Dataset entries:
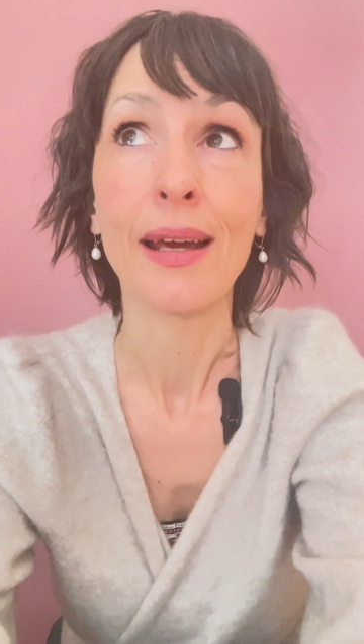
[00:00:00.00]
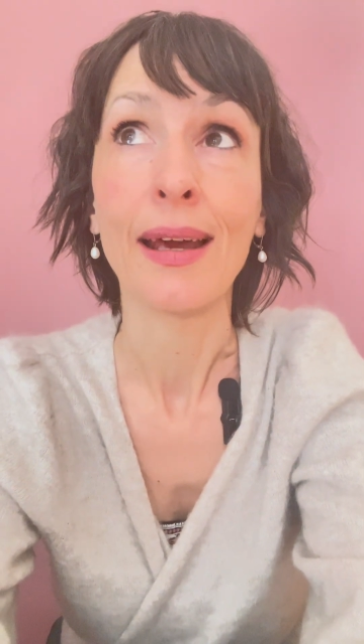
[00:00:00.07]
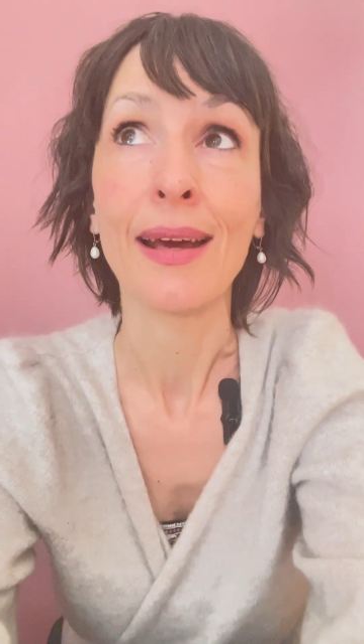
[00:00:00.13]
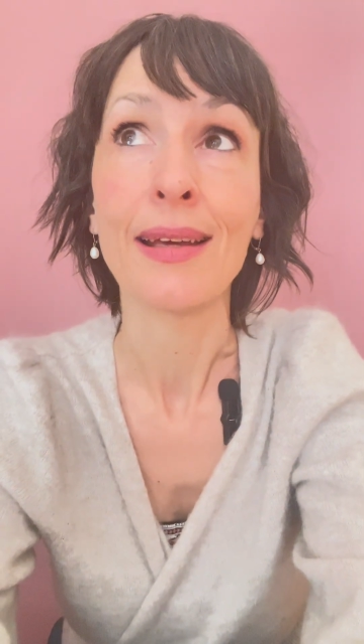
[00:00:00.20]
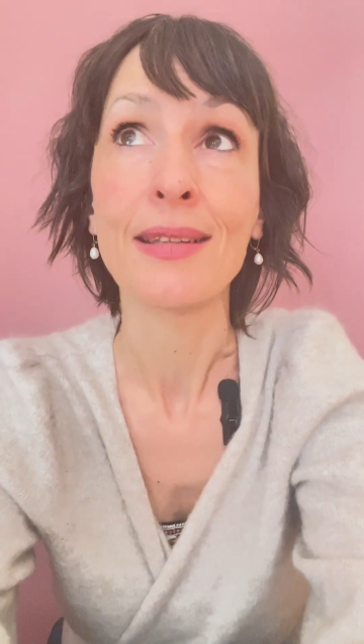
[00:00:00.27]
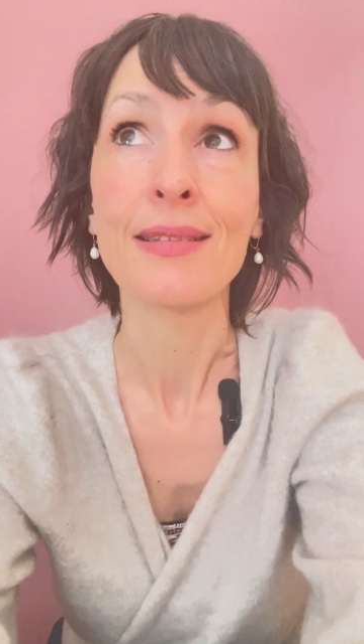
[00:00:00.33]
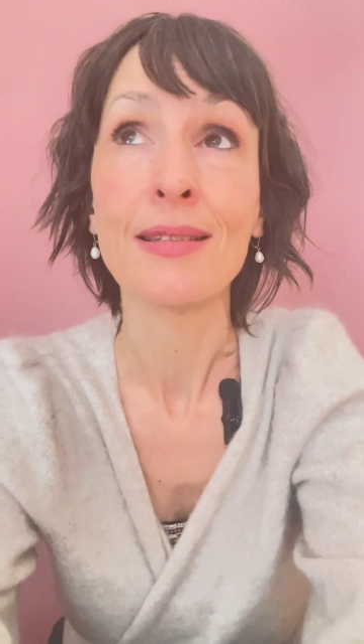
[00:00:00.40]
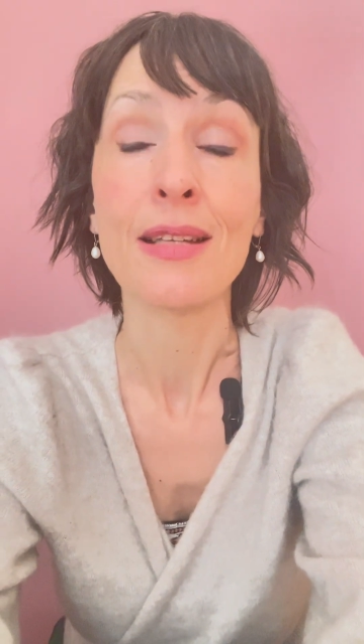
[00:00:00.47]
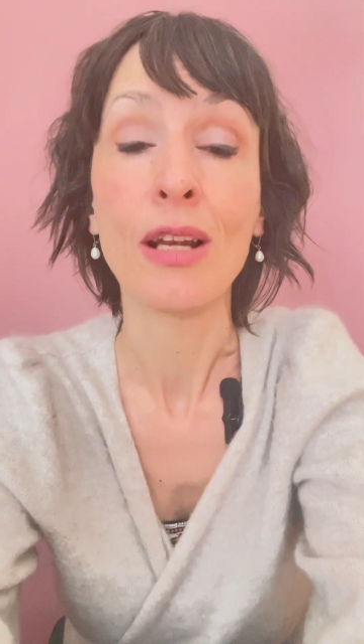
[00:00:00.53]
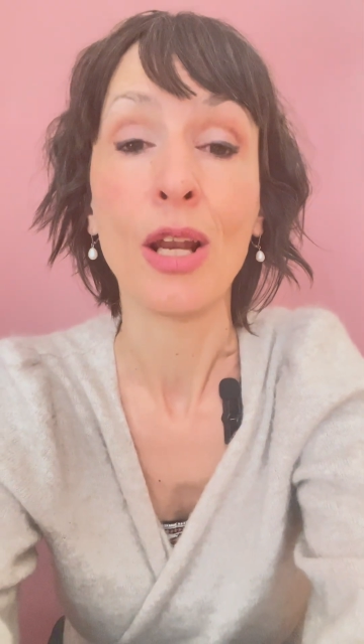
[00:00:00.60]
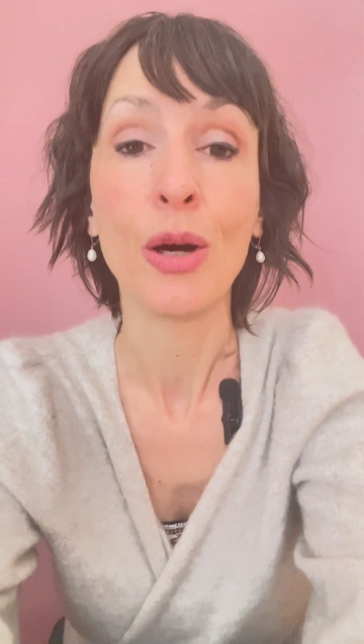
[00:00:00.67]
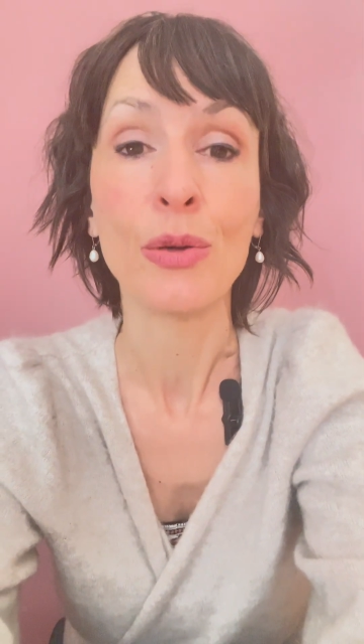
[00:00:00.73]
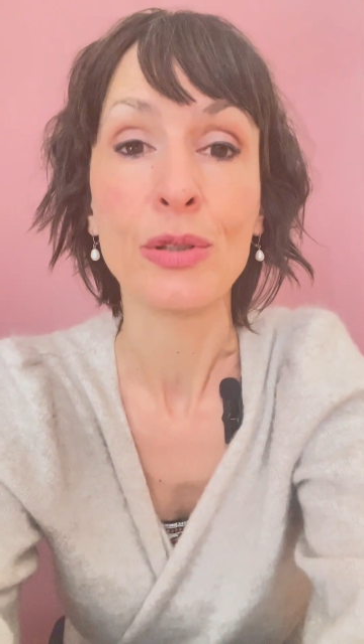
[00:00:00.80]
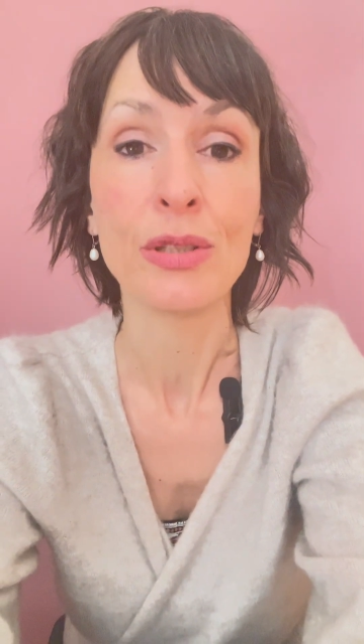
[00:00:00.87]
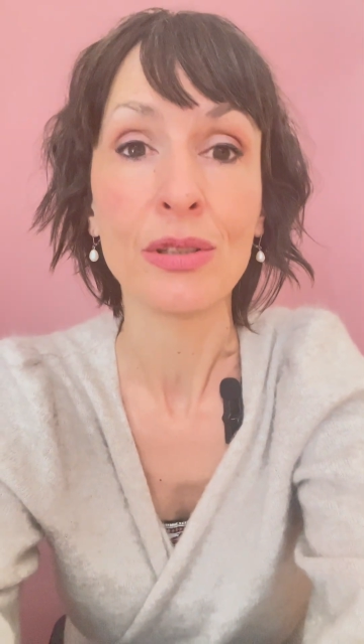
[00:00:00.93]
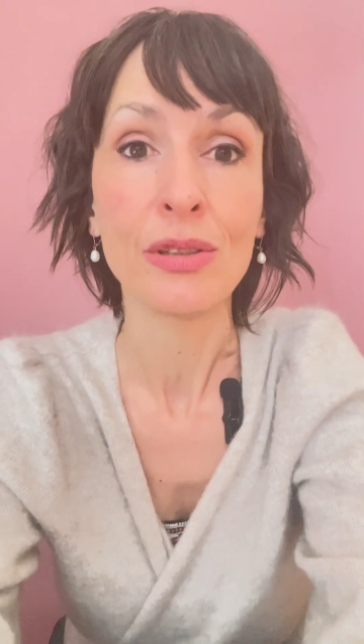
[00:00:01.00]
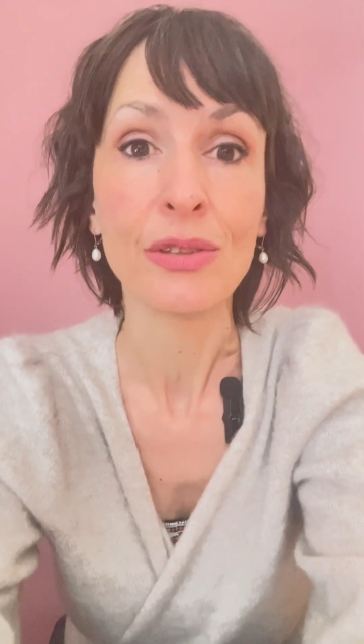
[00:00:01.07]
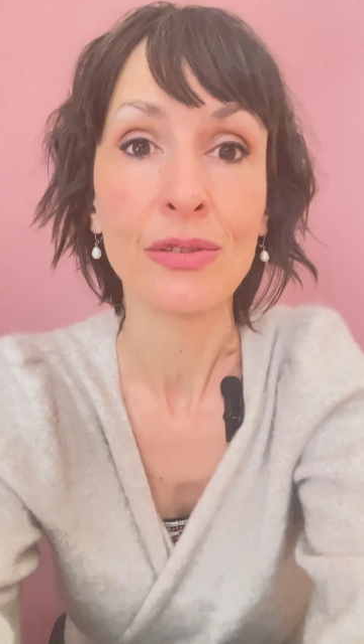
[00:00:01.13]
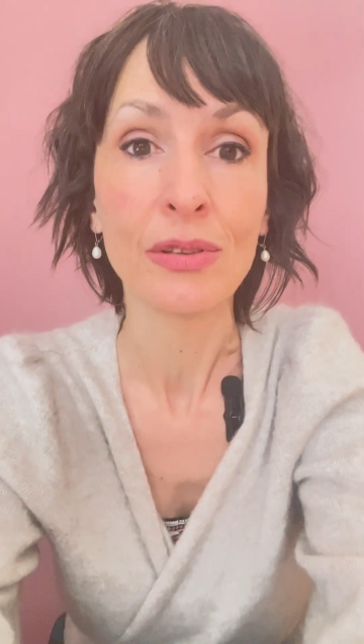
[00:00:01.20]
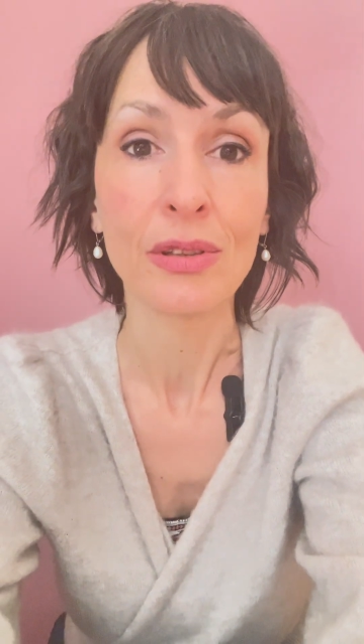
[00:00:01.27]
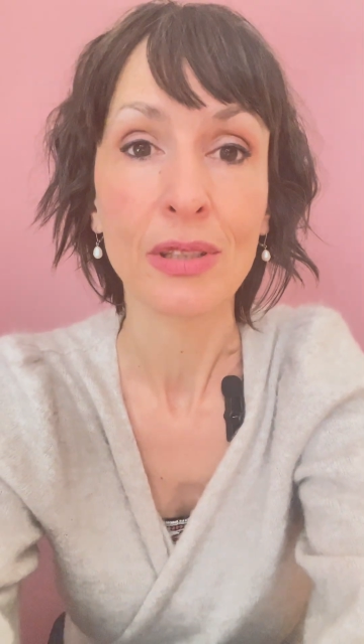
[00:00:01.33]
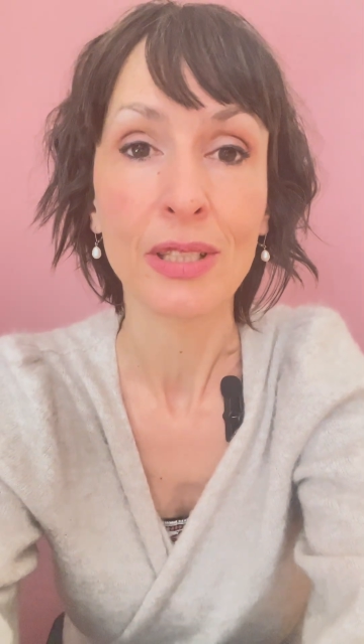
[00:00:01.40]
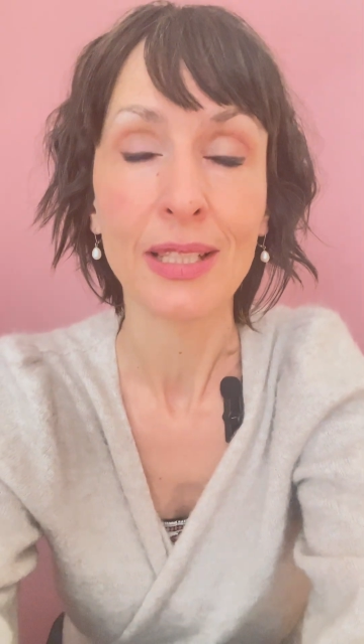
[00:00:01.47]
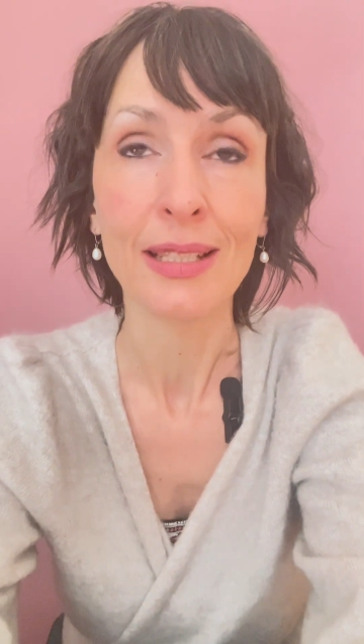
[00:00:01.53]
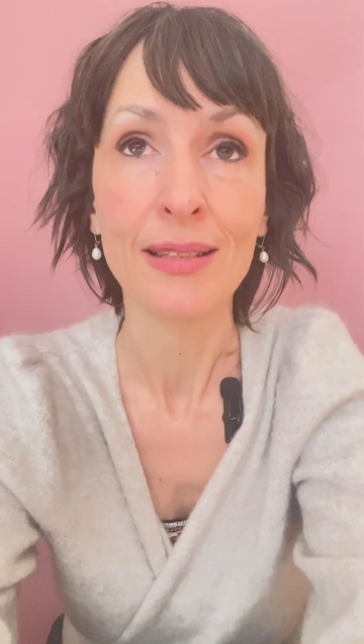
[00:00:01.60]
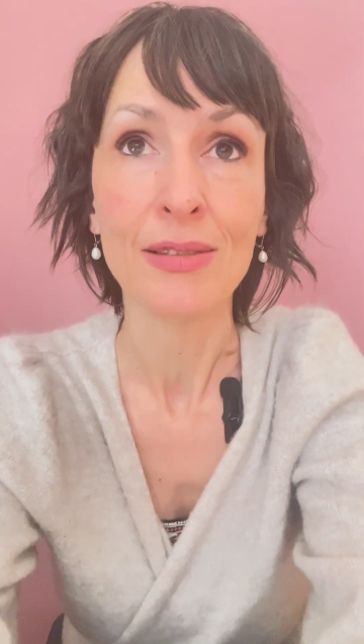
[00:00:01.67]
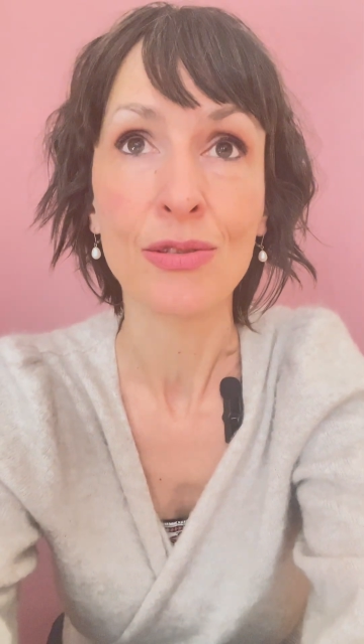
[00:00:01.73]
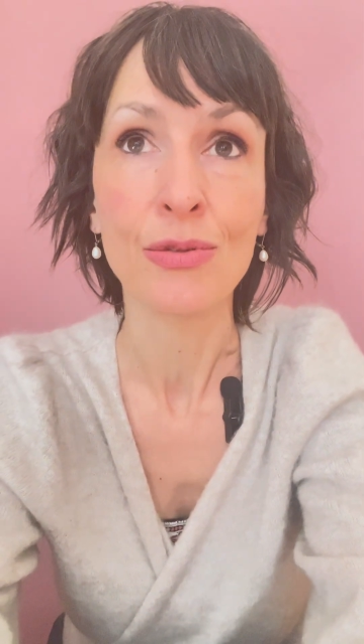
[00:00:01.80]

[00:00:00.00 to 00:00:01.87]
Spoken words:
as the lotus is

• BRIEF:
Starting at the line that contains "[00:00:00.27]", write out every line through the final line of the entries, word for word; skip any pictures.

• RESPONSE TO THE EXERCISE:
[00:00:00.27]
[00:00:00.33]
[00:00:00.40]
[00:00:00.47]
[00:00:00.53]
[00:00:00.60]
[00:00:00.67]
[00:00:00.73]
[00:00:00.80]
[00:00:00.87]
[00:00:00.93]
[00:00:01.00]
[00:00:01.07]
[00:00:01.13]
[00:00:01.20]
[00:00:01.27]
[00:00:01.33]
[00:00:01.40]
[00:00:01.47]
[00:00:01.53]
[00:00:01.60]
[00:00:01.67]
[00:00:01.73]
[00:00:01.80]

[00:00:00.00 to 00:00:01.87]
Spoken words:
as the lotus is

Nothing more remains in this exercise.